À travers le prisme grossier de l'adolescence vagabonde - son adolescence - Fante dissèque le monstre de l'auto-mutilation familiale et communautaire, pointe d'un doigt vengeur les failles d'un rêve américain mis à mal par la récession. La fougueuse jeunesse stigmatise, prend moult raccourcis, caricature, rogne les angles. Mais ne ment pas. Ask the dust, par son approche mature, adulte, recouvrait délicatement les cloaques de Los Angeles d'un vernis, si fin fut il, d'humour noir bien dosé et de recul salvateur. Il n'en est rien ici. Car la jeunesse n'est qu'extrêmes et jusqu'au-boutisme, sentiments purs et entiers, sans peur du ridicule.
Ridicule qui confine à la honte mais qui n'effraie en rien Fante.
Ask the dust révéla à l'Amérique un grand bonhomme qui, déjà, n'avait pas peur d'exister sur manuscrit, d'offrir son intimité au monde sans fard aucun, sans peur, sans détour. Un écrivain hors normes, révolutionnaire en son genre et en son temps.
Bandini va plus loin encore, poussant l'autodérision au rang d'art, de thérapie collective.
Bandini est toute l'intimité d'un homme et d'une famille couchée sur papier. Malgré les omissions, malgré le recours à l'alter ego, c'est le cœur d'un être qui bat en ces pages miraculeuses, îlot de pure honnêteté au sein d'une littérature américaine alors en quête d'identité.
Il en faut du courage pour se livrer ainsi, pour léguer à ses contemporains ses pires hontes et ses plus tragiques faiblesses, ses plus beaux amours - qui n'en sont que plus charmants, exacerbés du contraste avec les mauvais penchants du jeune Arturo - ses premières désillusions. C'est ainsi qu'écrit John Fante. Avec un courage infini, démesuré. Il écrit le quotidien, le banal, l'anodin avec ses tripes, donne à ces simples instants, passablement oubliables, une aura de splendide humanité.
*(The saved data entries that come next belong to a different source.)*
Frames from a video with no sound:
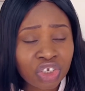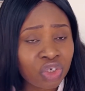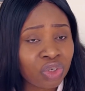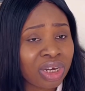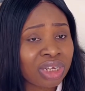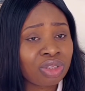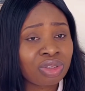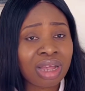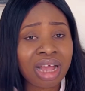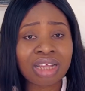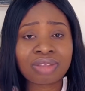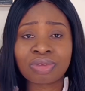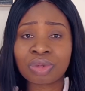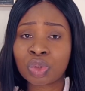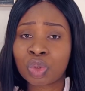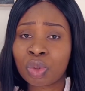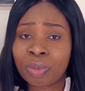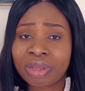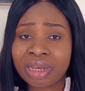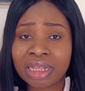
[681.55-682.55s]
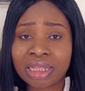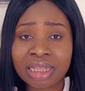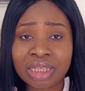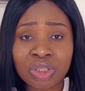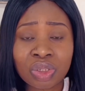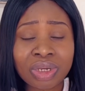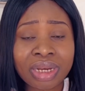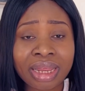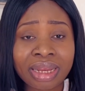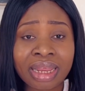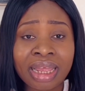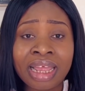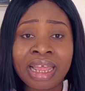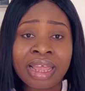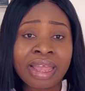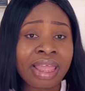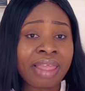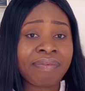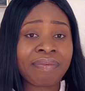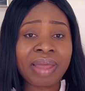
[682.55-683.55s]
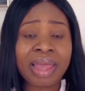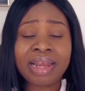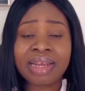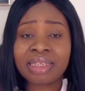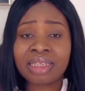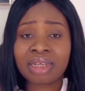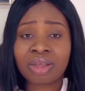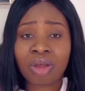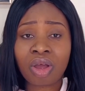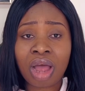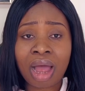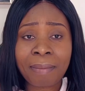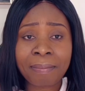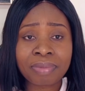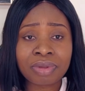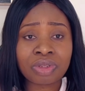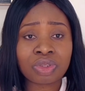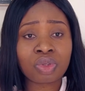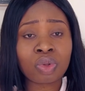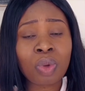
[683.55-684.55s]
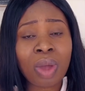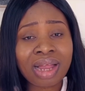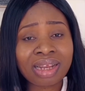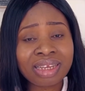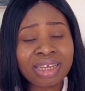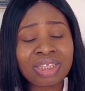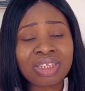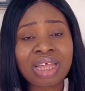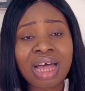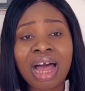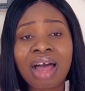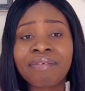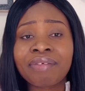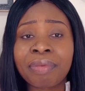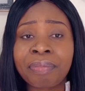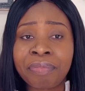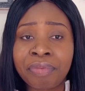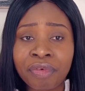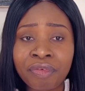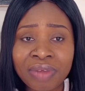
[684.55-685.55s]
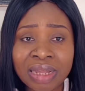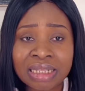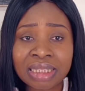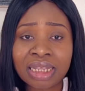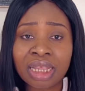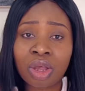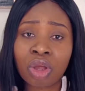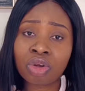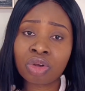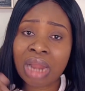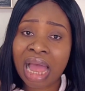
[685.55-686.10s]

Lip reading: try to ask for so many things, so that if anything happens, you at least have a proof and say,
Le tout enrobé d'un style incomparable. Chaque mot, chaque phrase est un bloc massif de sens. Nulle dérive ou égarement poétique. Seul compte l'impact textuel, l'occupation de l'espace écrit (Fante est précurseur en ce domaine), la phrase assimilée à l'action, douée d'une once pugnace de vie propre.
En l'espace de deux romans, à peine reconnus en leur temps, John Fante a redonné vie à la littérature américaine.
Deux bêtes histoires quotidiennes enjolivées, triturées, malmenées mais plus touchantes que la savante poésie à venir des beats - là où Kerouac et consorts s'évertueront à embellir leur prose d'incursions poétiques, Fante peint brutalement l'image vraie de son univers, la force vitale du commun - plus directes que les premières bafouilles Bukowskiennes. Bukowski, dont la naissance littéraire doit beaucoup au charme d'Arturo Bandini. Bukowski qui fera sienne la démarche viscérale de cet auteur par qui la vérité arrive, mènera plus loin encore sa quête du parfait dénuement, pour les résultats que l'on sait.
Fante est à la prose américaine ce que Whitman est à sa poésie, un créateur unique, tourmenté mais sûr de lui, de son dessein, le père d'une génération.